Un film familial, mais aussi un film historique. Un film sur l’exil, le déracinement et un film culinaire qui parle beaucoup de cuisine et de repas, de repas de famille bien sûr. Un film donc particulièrement complexe, mais qui nous propose une sorte de puzzle mélangeant toutes les entrées et il faut dire que le résultat est particulièrement réussi.

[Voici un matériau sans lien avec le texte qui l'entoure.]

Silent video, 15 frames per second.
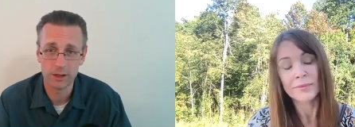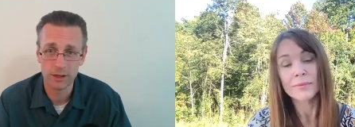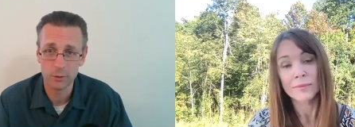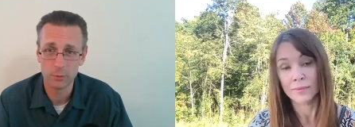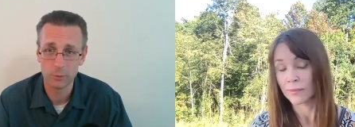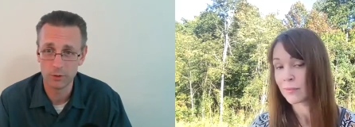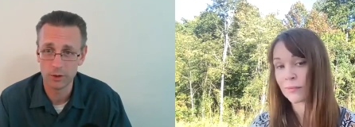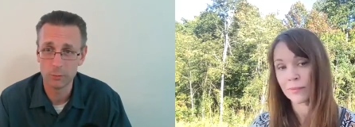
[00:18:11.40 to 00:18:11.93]

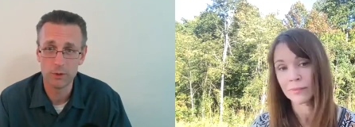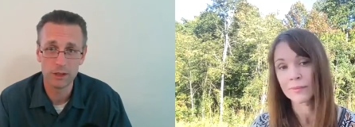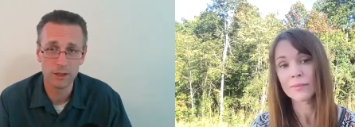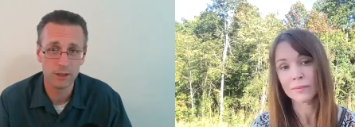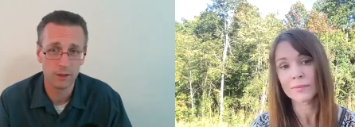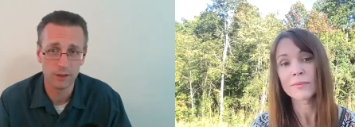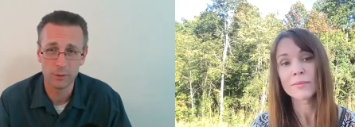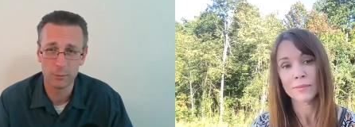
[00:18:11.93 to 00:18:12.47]
Speaker 1: in
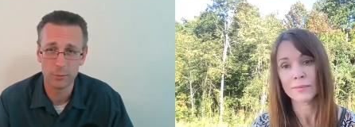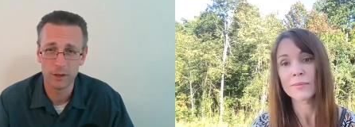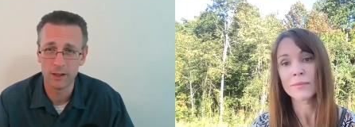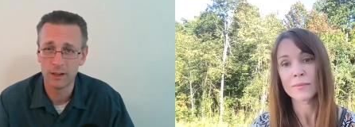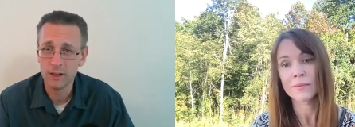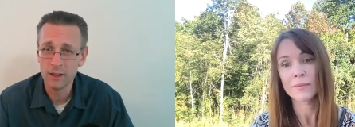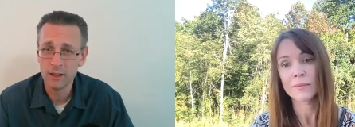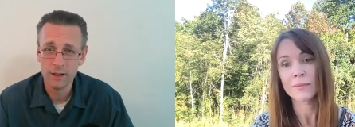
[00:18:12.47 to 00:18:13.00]
immediately
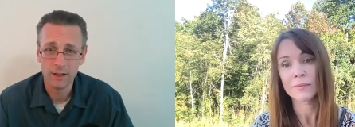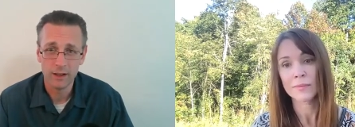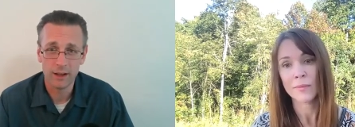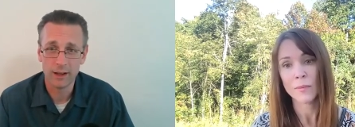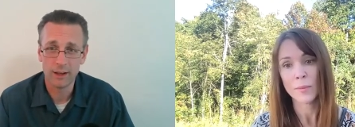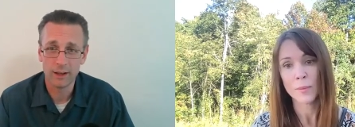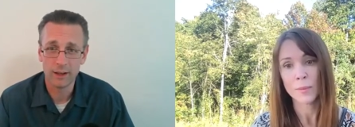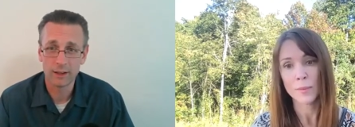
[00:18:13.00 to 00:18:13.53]
but mm.
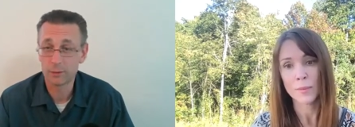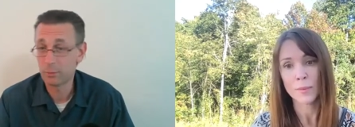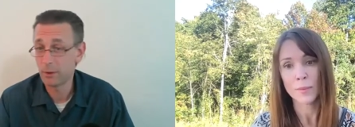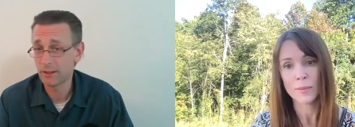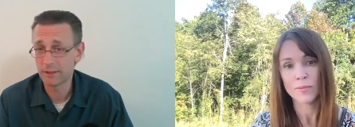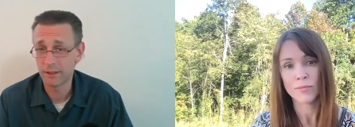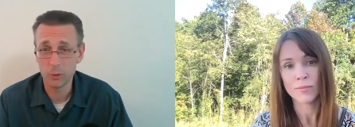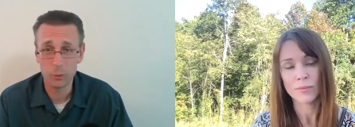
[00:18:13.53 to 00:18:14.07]
I, I
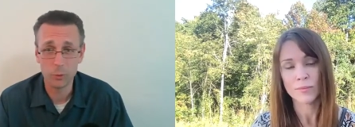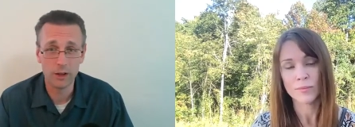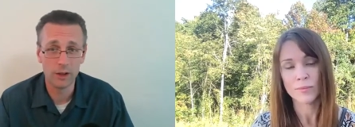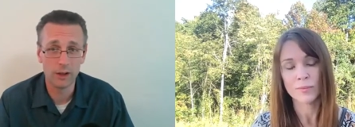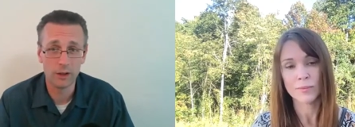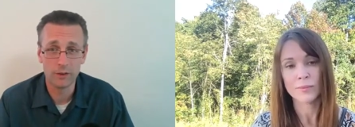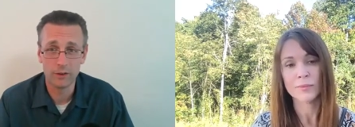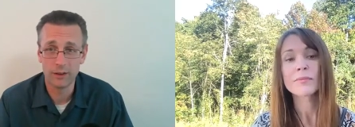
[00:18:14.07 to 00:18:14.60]
expect i
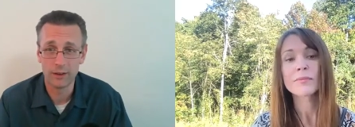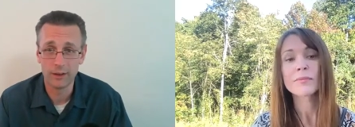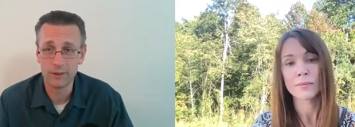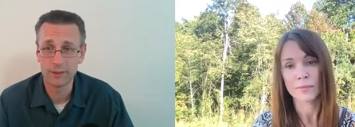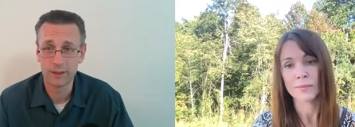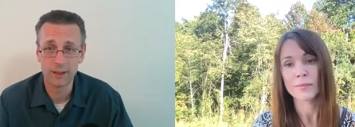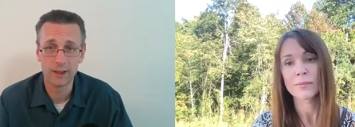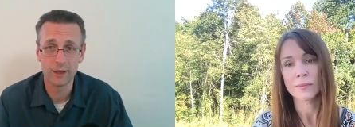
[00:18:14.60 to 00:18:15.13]
will
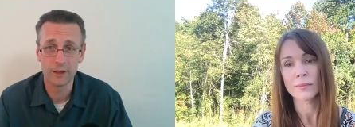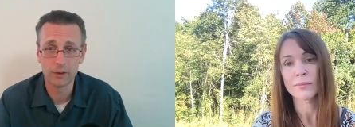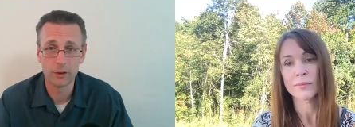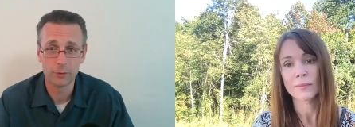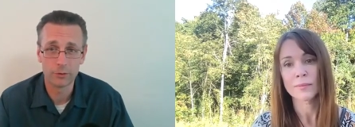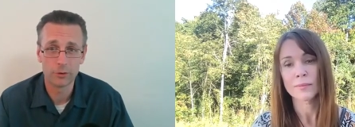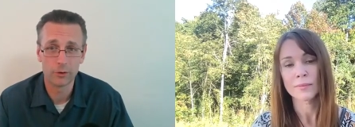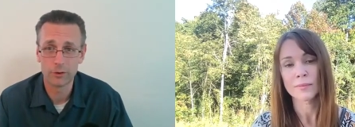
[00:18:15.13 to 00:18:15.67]
as i get a
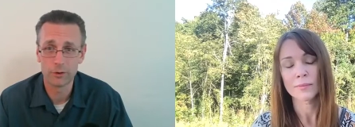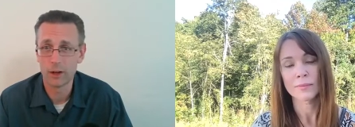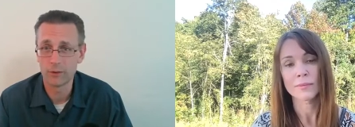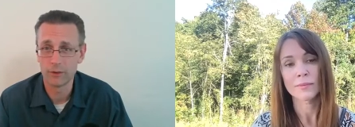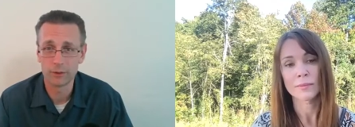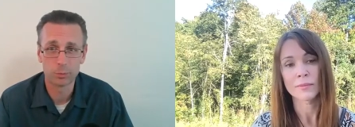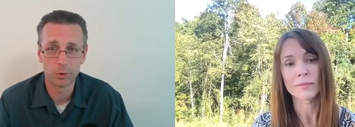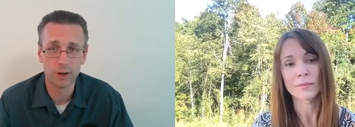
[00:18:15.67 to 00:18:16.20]
little further
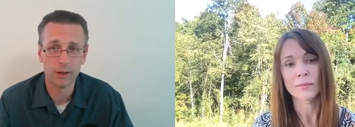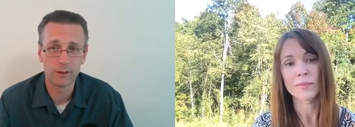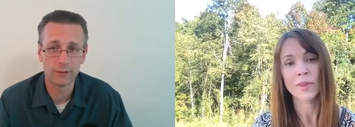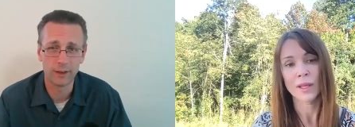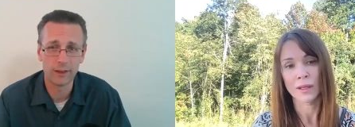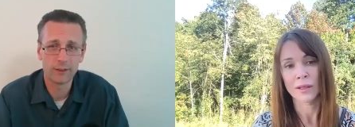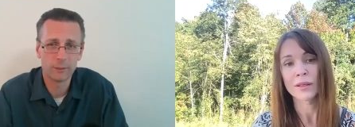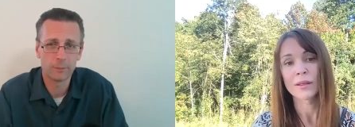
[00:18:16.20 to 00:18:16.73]
down this
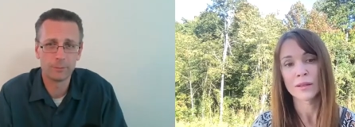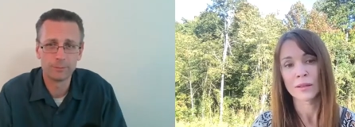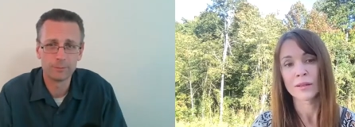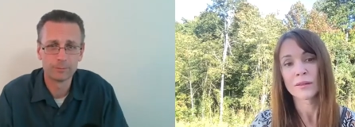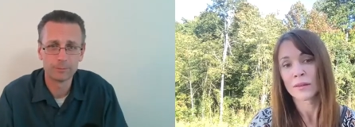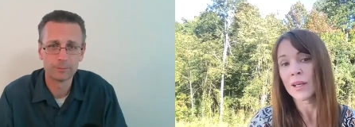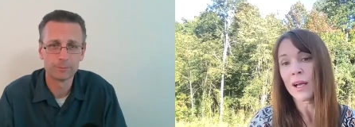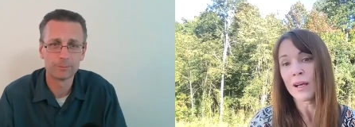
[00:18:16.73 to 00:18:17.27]
process
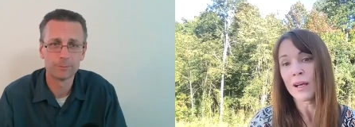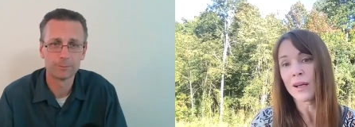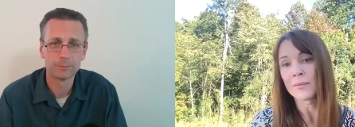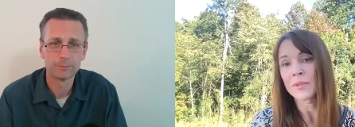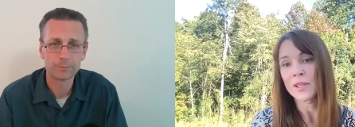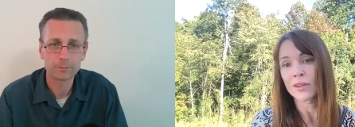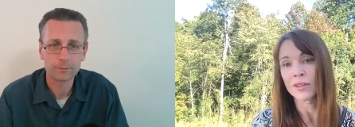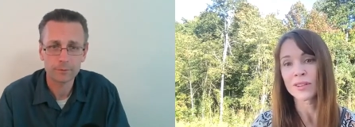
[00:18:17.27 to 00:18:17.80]
Speaker 2: yeah,
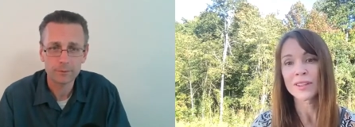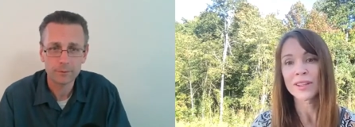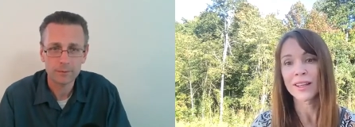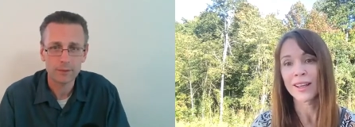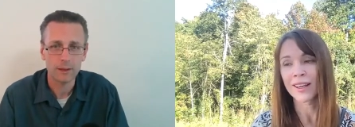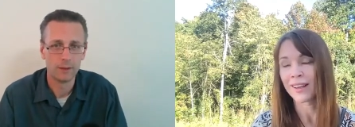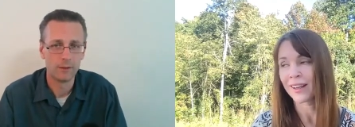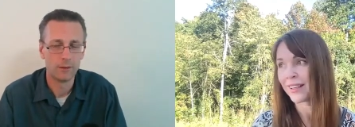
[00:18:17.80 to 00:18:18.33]

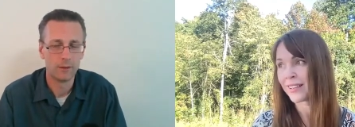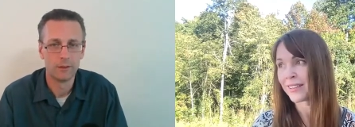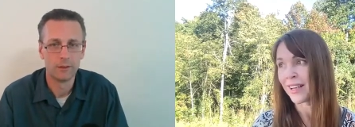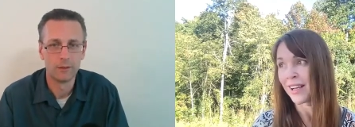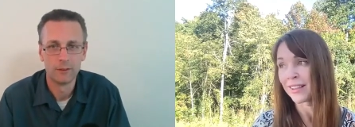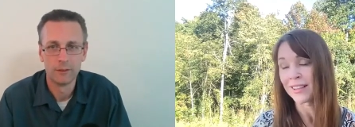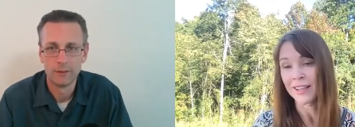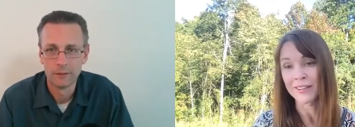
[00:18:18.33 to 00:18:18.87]
absolutely.
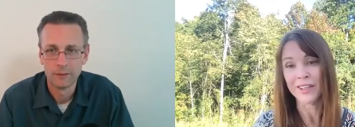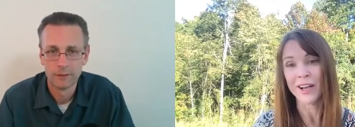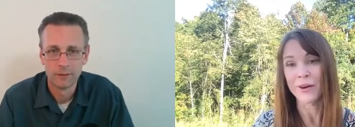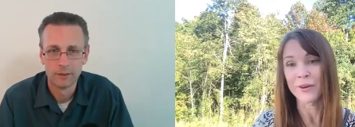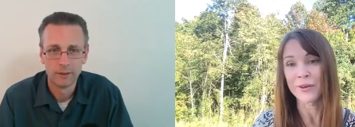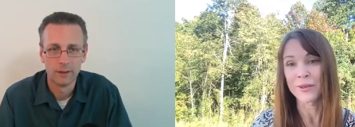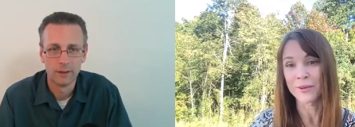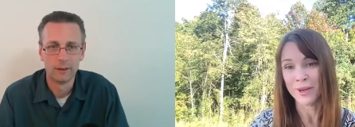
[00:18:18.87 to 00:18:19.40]
And I
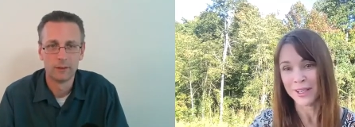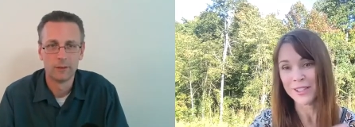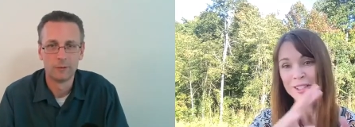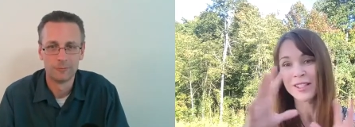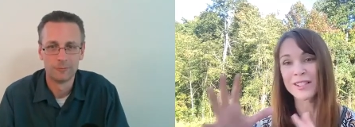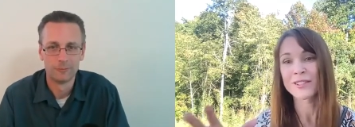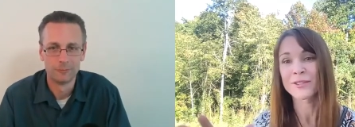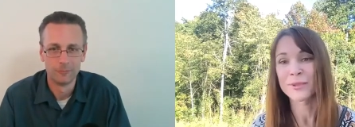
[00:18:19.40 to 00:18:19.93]
loved how you
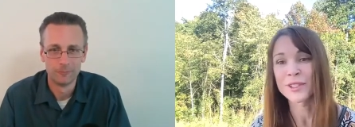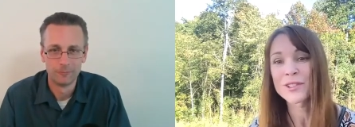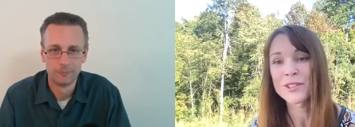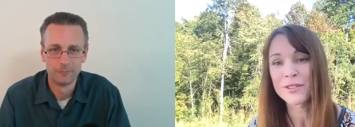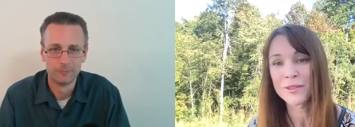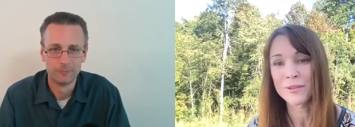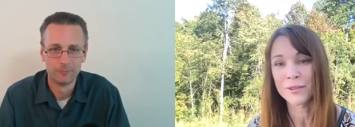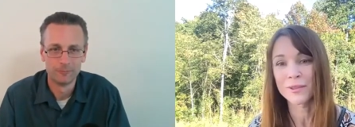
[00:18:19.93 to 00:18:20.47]
actually
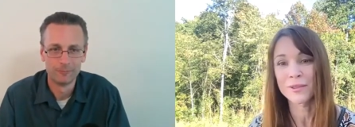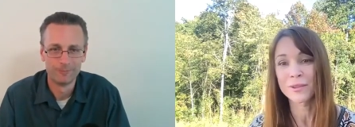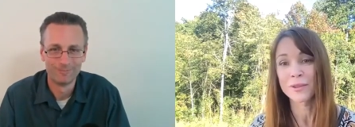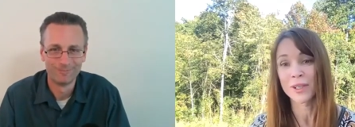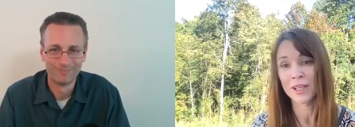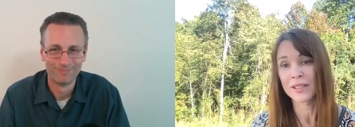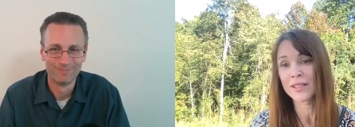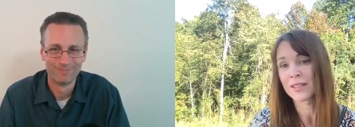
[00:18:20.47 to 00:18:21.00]
switched to
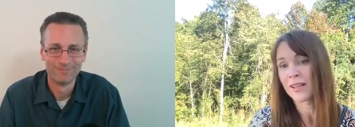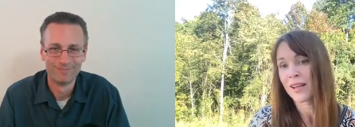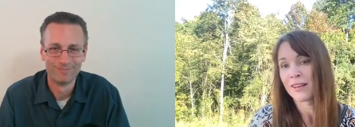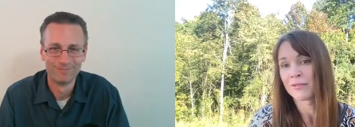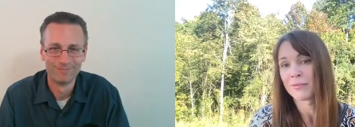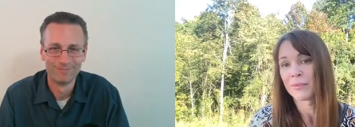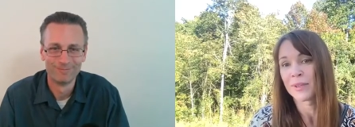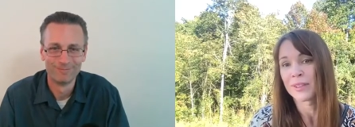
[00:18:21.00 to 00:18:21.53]
who is
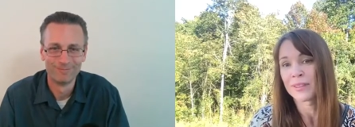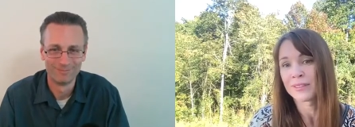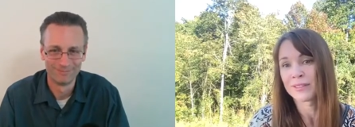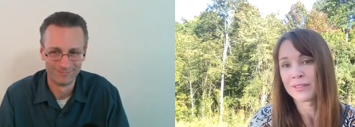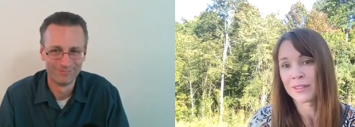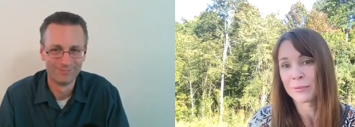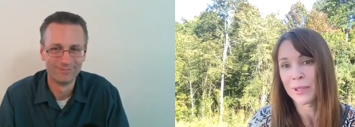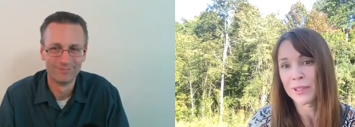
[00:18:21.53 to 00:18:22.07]
Dave
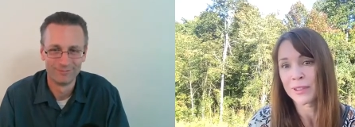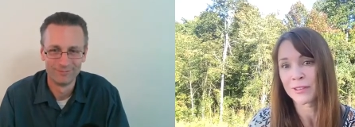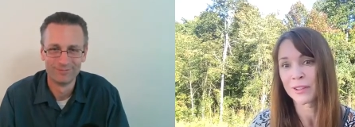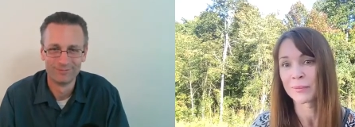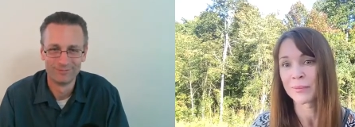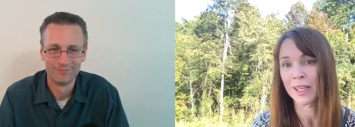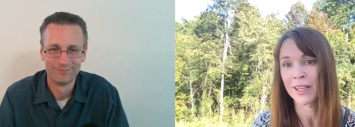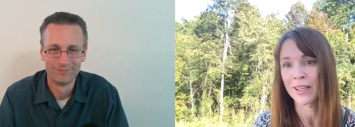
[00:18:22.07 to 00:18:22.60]

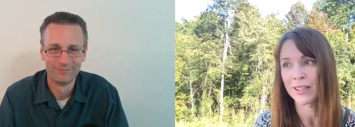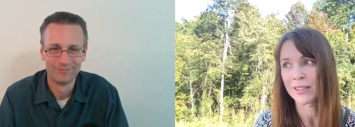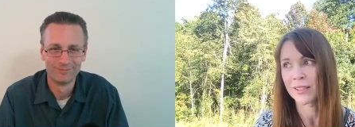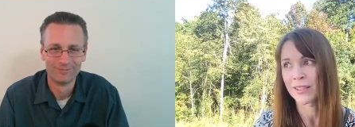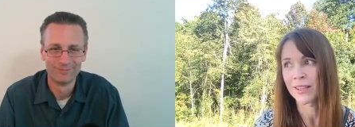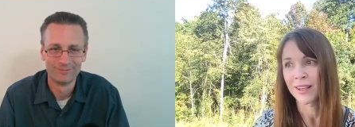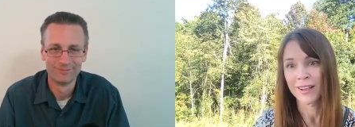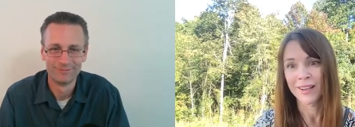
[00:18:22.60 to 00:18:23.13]
Baldwin because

La famille est celle de la cinéaste, une famille nombreuse, exilée à Paris depuis le Vietnam, à la chute de Saïgon et la défaite des États-Unis dans une guerre qui reste encore bien présente dans les esprits des Occidentaux, même s’ils n’y ont pas participé. Cette famille se réunit à l’occasion de fêtes familiales lors de grands repas où tous apprécient la cuisine de la grand-mère, véritable chef d’orchestre de ces réunions et en même temps trait d’union familial. Pouvoir réunir autour d’elle et de ses plats traditionnels les anciens et les plus jeunes, ceux qui, comme la réalisatrice, n’ont pas connu le Vietnam.

La dimension historique revoie à la fin de la guerre au Vietnam et la fuite de Saïgon, mais aussi un retour sur la guerre elle-même, vu non pas dans la jungle ou les rizières, mais dans les sphères du pouvoir. A Saïgon, le grand-père dont on utilise ici les archives, était un proche du président du Vietnam du sud, allié des États Unis. Les archives familiales vont alors nous permettre de faire le lien entre l’histoire familiale et l’histoire tout court, celle qu’on a l’habitude de désigner par l’expression grande histoire.
La cuisine, les recettes traditionnelles que la grand-mère s’efforce de transmettre à ses petits-enfants est en quelque sorte, un trait d’union entre les dimensions historiques, un lien entre les membres de la famille bien sûr, et une entrée la plus pertinente pour aborder la vie en exil avec son sentiment de nostalgie d’un côté et la volonté de préserver un ensemble de traditions que le temps menace d’oubli.

Grâce à la cuisine, en ouvrant des restaurants par exemple, beaucoup d’exilés vietnamiens se sont bien intégrés en France. Le film nous aide à mieux comprendre pourquoi et comment.